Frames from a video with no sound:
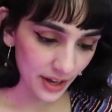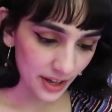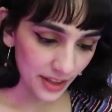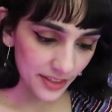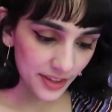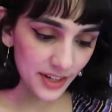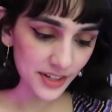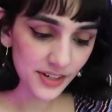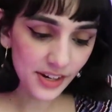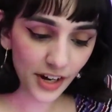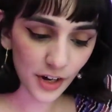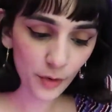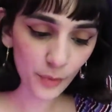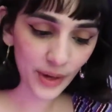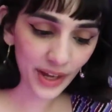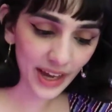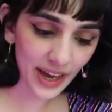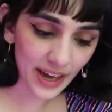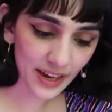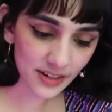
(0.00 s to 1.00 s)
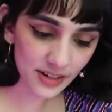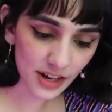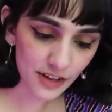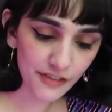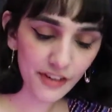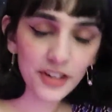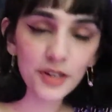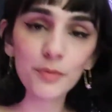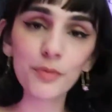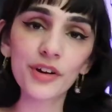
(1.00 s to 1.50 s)
The entire weekend, I
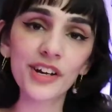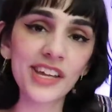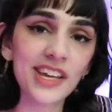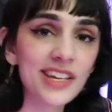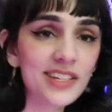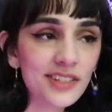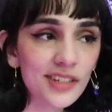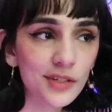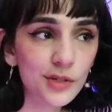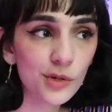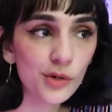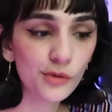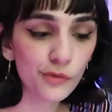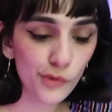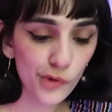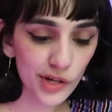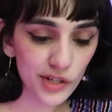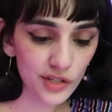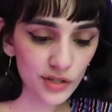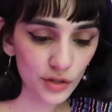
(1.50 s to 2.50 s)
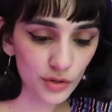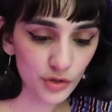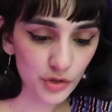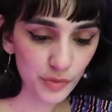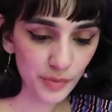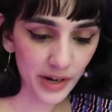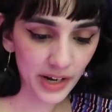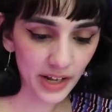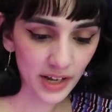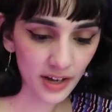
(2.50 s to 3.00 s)
found it pretty easy to avoid social
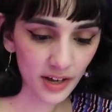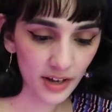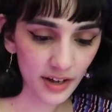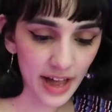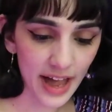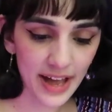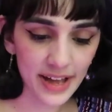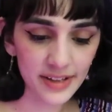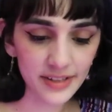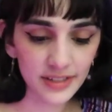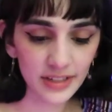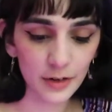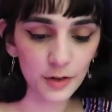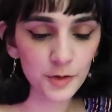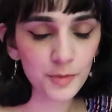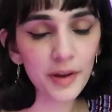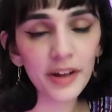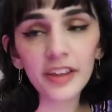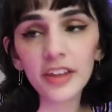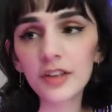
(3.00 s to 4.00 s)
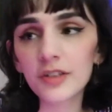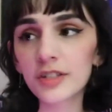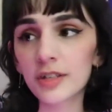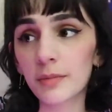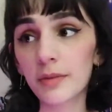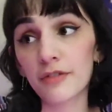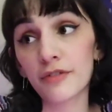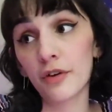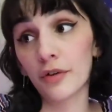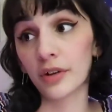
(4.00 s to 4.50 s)
media as I was barely using
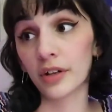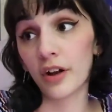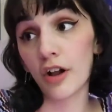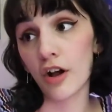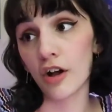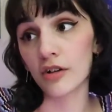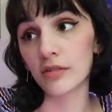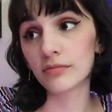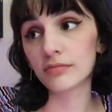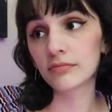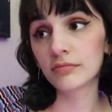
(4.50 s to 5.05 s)
my phone at all.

———

WHAT IS NEEDED: Exactly reproduce the lines beginning at the one that contains "(2.50 s to 3.00 s)" and ending at the final line of the material, with the pictures left out.

WRITTEN REPLY:
(2.50 s to 3.00 s)
found it pretty easy to avoid social
(3.00 s to 4.00 s)
(4.00 s to 4.50 s)
media as I was barely using
(4.50 s to 5.05 s)
my phone at all.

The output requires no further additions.